20100719 africanews
ONITSHA Nigeria (Reuters) - Gunmen in Nigeria's southeastern oil region released four local journalists and their driver unharmed on Sunday, after nearly a week in captivity.
The kidnappers ambushed a convoy of cars carrying the journalists in the southern state of Akwa Ibom on Monday as it approached Aba, in neighbouring Abia state.
"Due to the pressure from various quarters, the kidnappers had to release us this morning," Wahab Oba, chairman of the Lagos state chapter of the Nigeria Union of Journalists, told reporters shortly after being freed.
Oba said no ransom was paid for their release.

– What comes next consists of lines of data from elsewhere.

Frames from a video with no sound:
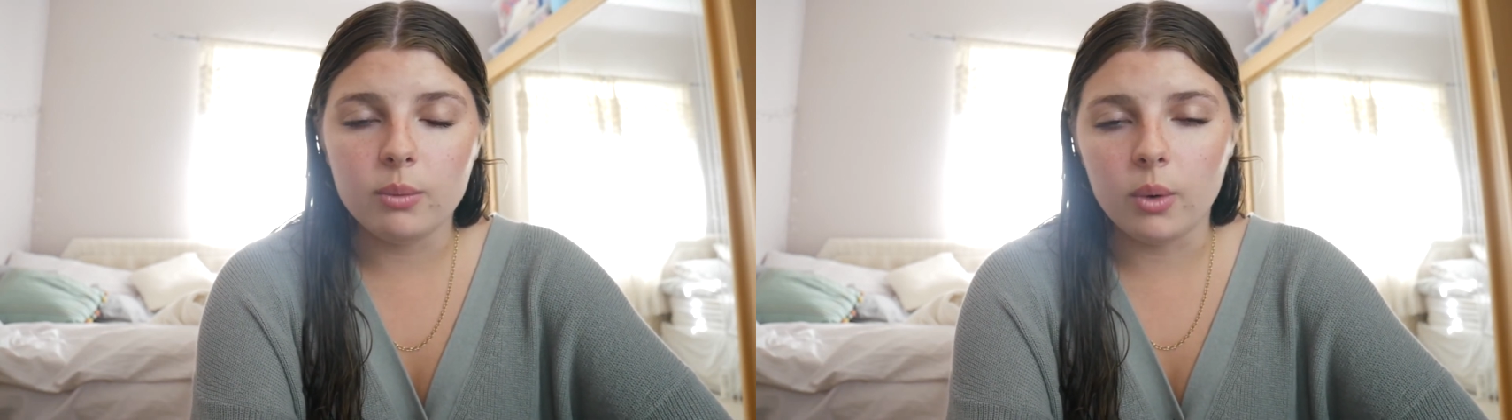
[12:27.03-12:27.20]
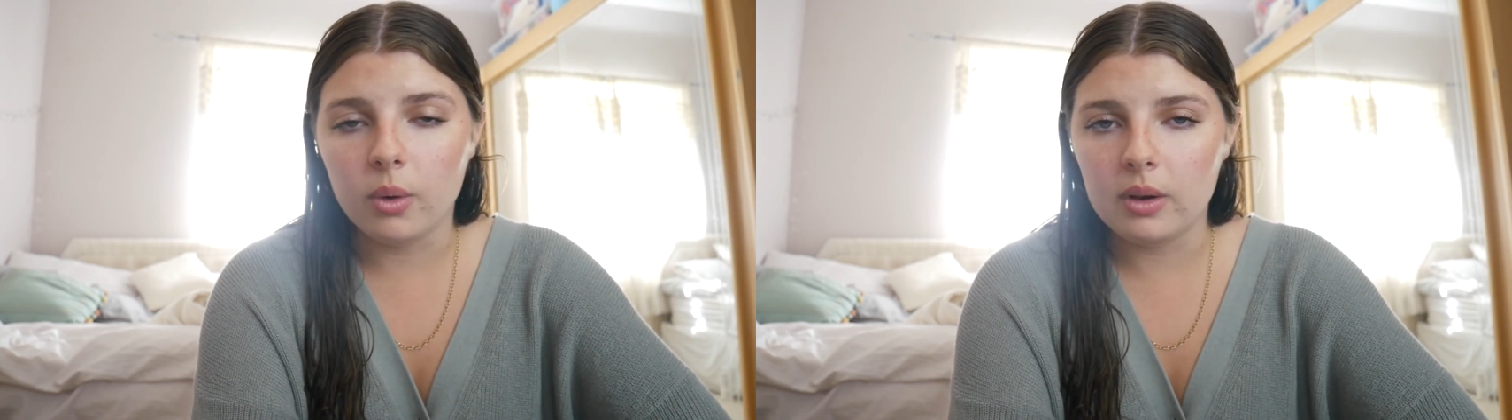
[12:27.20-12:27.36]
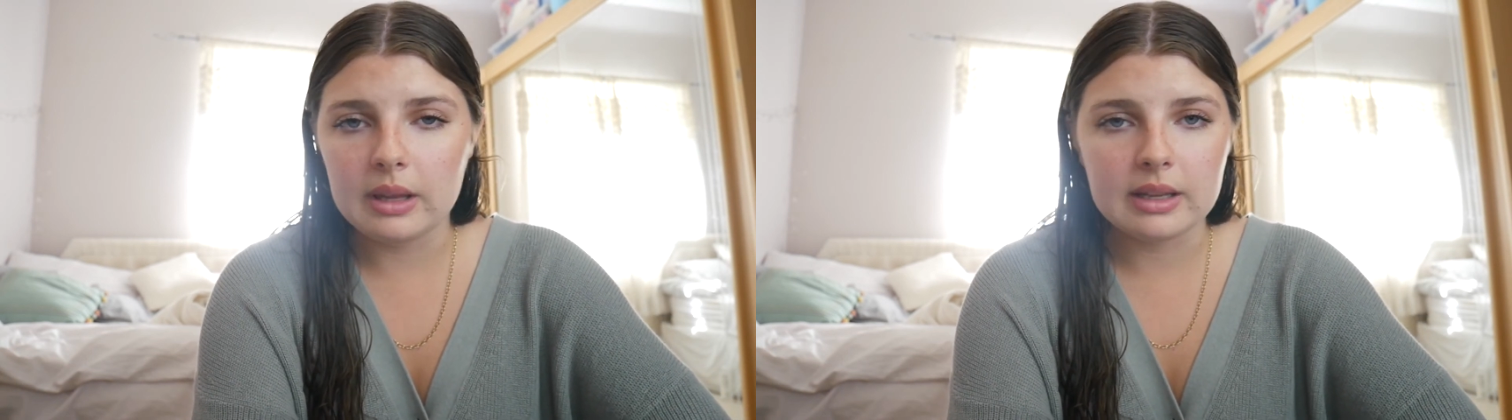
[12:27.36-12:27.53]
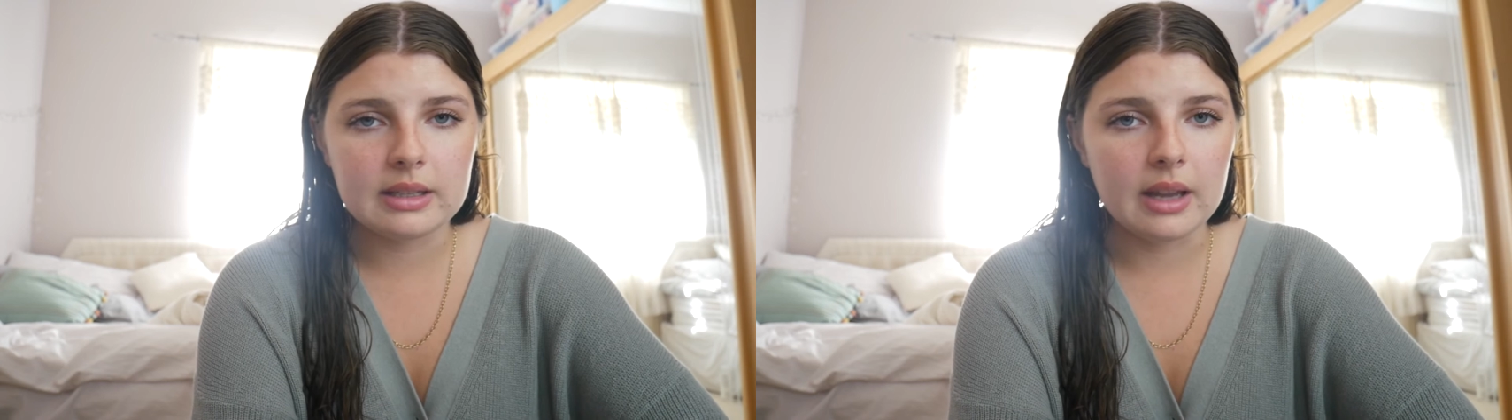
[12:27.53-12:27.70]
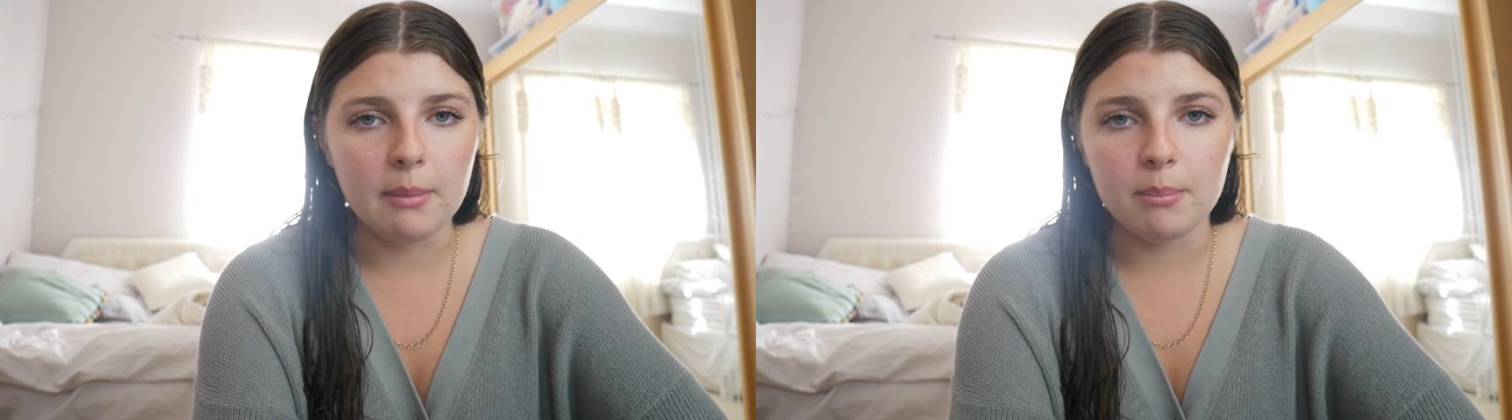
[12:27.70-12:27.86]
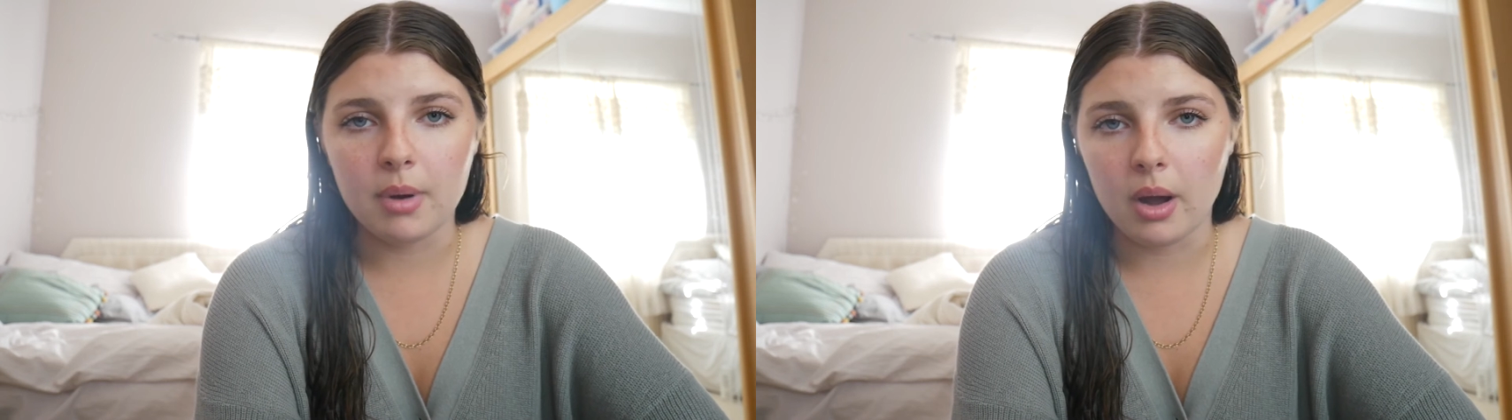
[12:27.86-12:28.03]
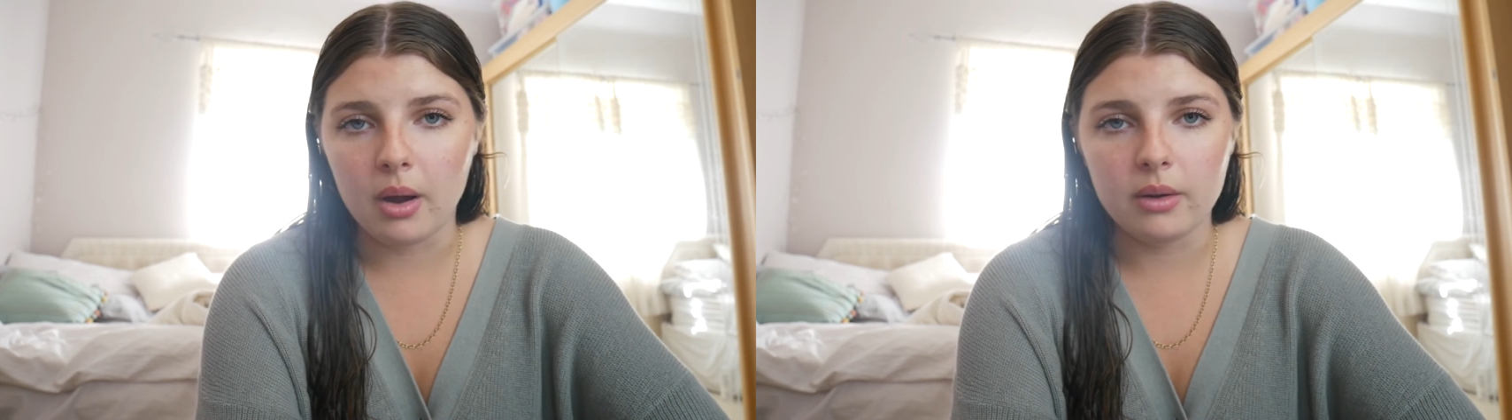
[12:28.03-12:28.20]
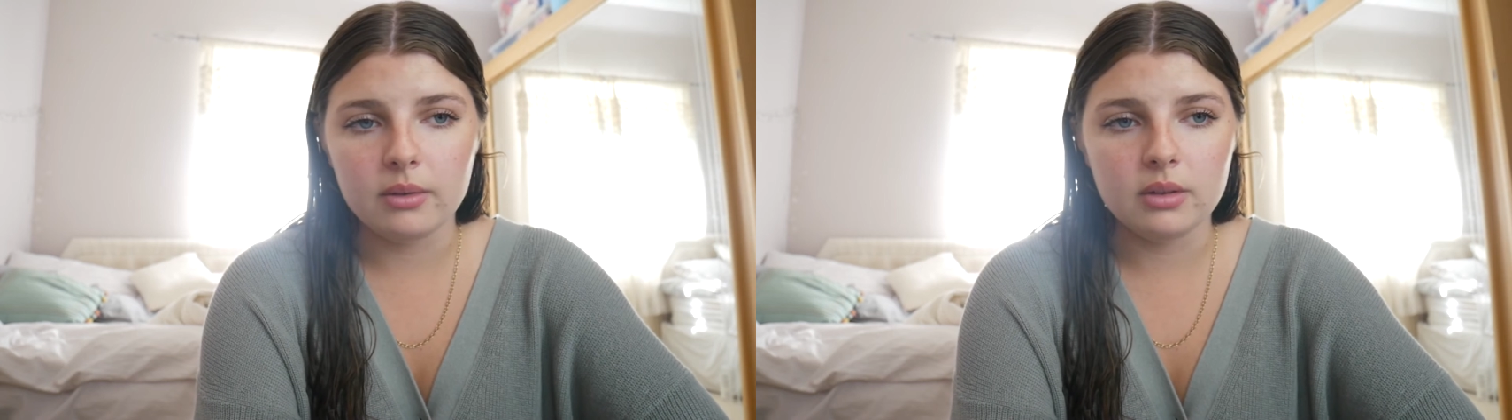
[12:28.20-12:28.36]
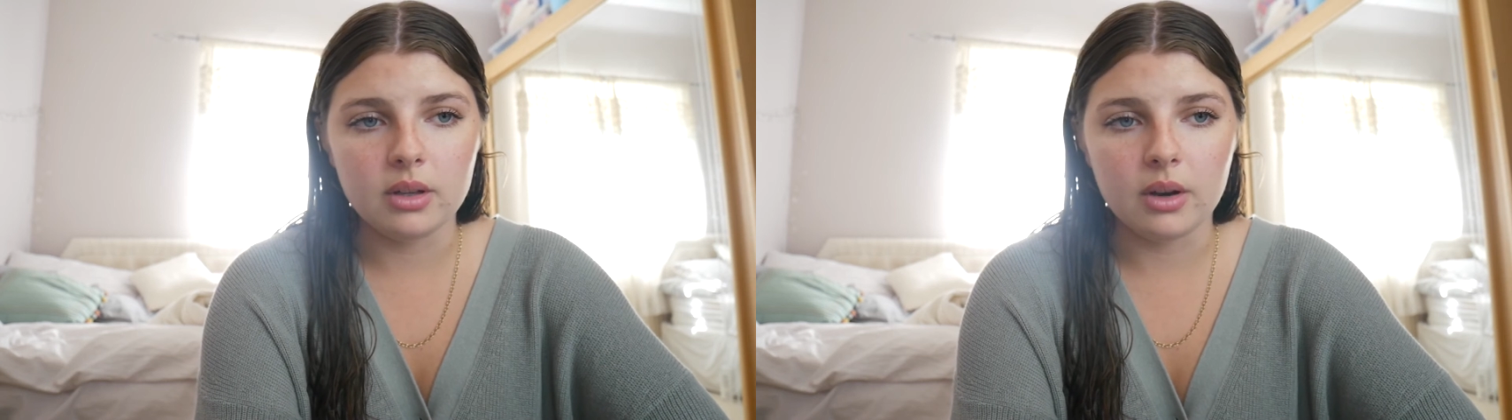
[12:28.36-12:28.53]
We're all in the same
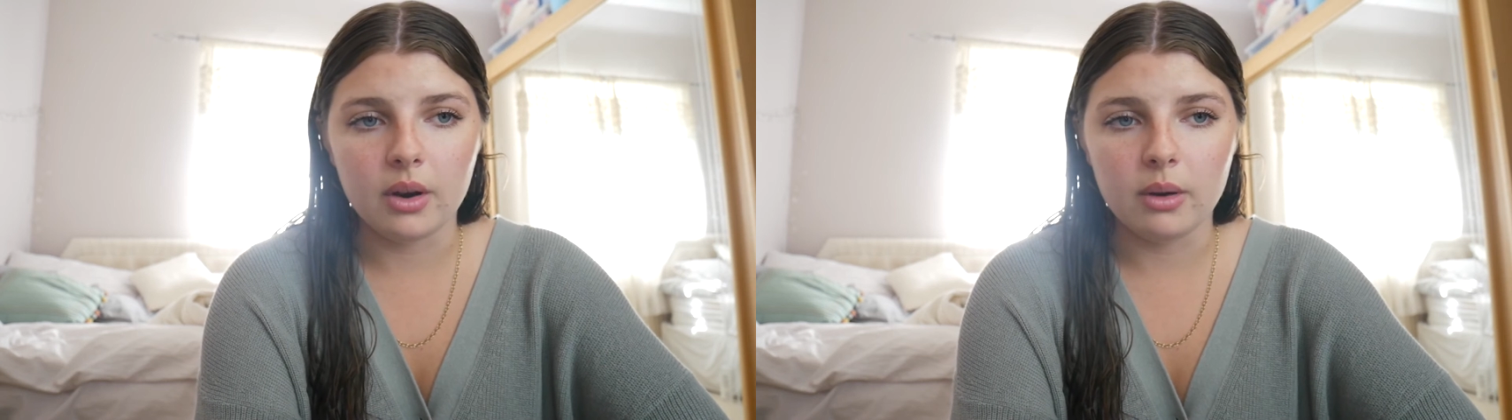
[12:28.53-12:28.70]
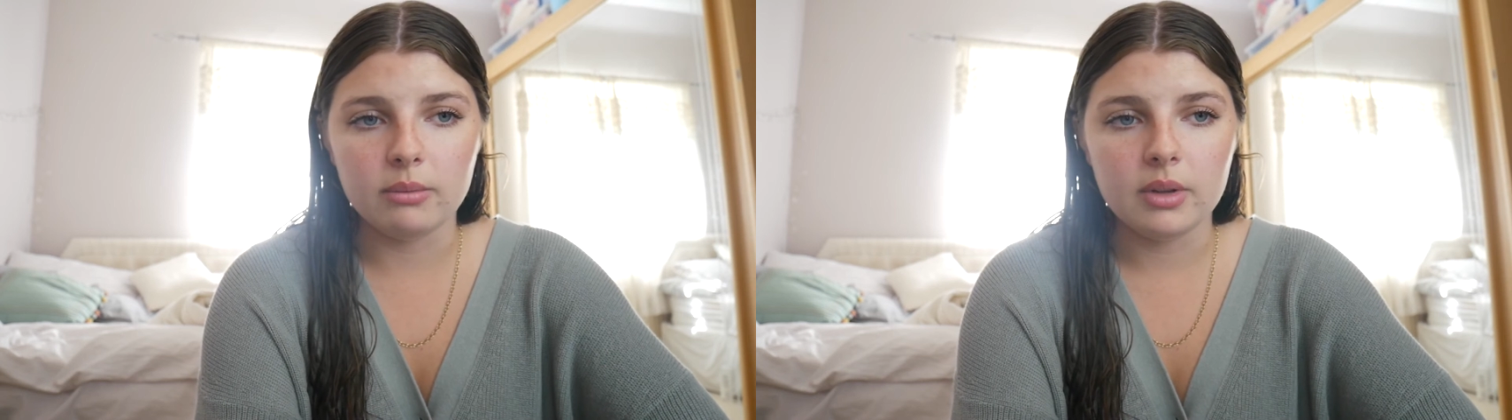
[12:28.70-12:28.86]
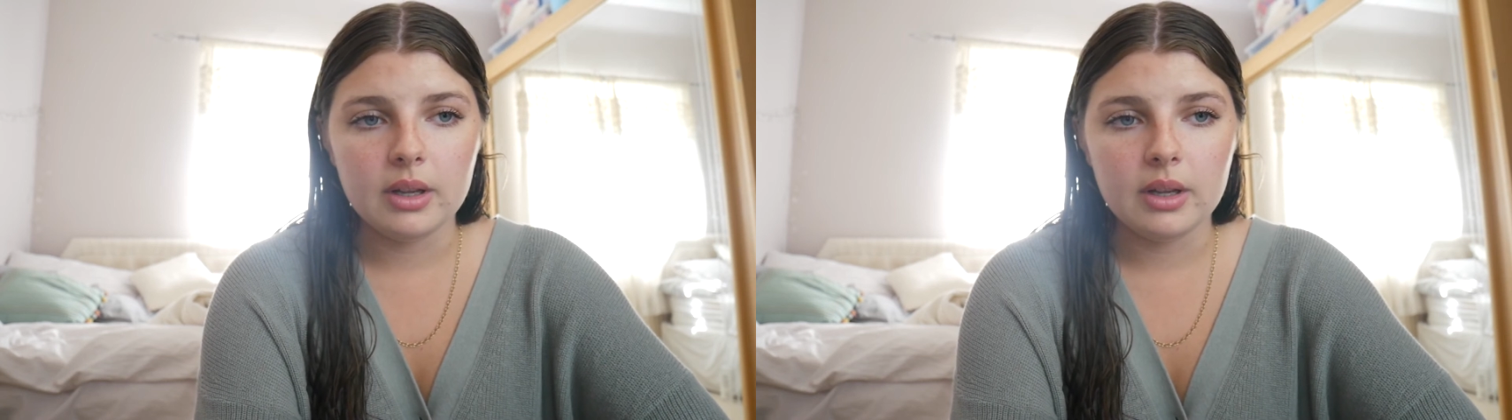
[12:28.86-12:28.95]
boat, you know.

The gunmen had initially demanded 250 million naira.
Abia and Akwa Ibom are outlying states in the Niger Delta, Nigeria's oil heartland.
Kidnappings of foreign oil workers and prominent Nigerians are common in the main oil-producing states of Rivers, Bayelsa and Delta but in recent months attacks have been more frequent on the region's fringes, including Akwa Ibom.
President Goodluck Jonathan, who has made improving security in the Niger Delta one of his priorities, welcomed the release.
"Even as we celebrate freedom today, let us insist that this spate of criminality must stop," said Ima Niboro, special adviser to the president.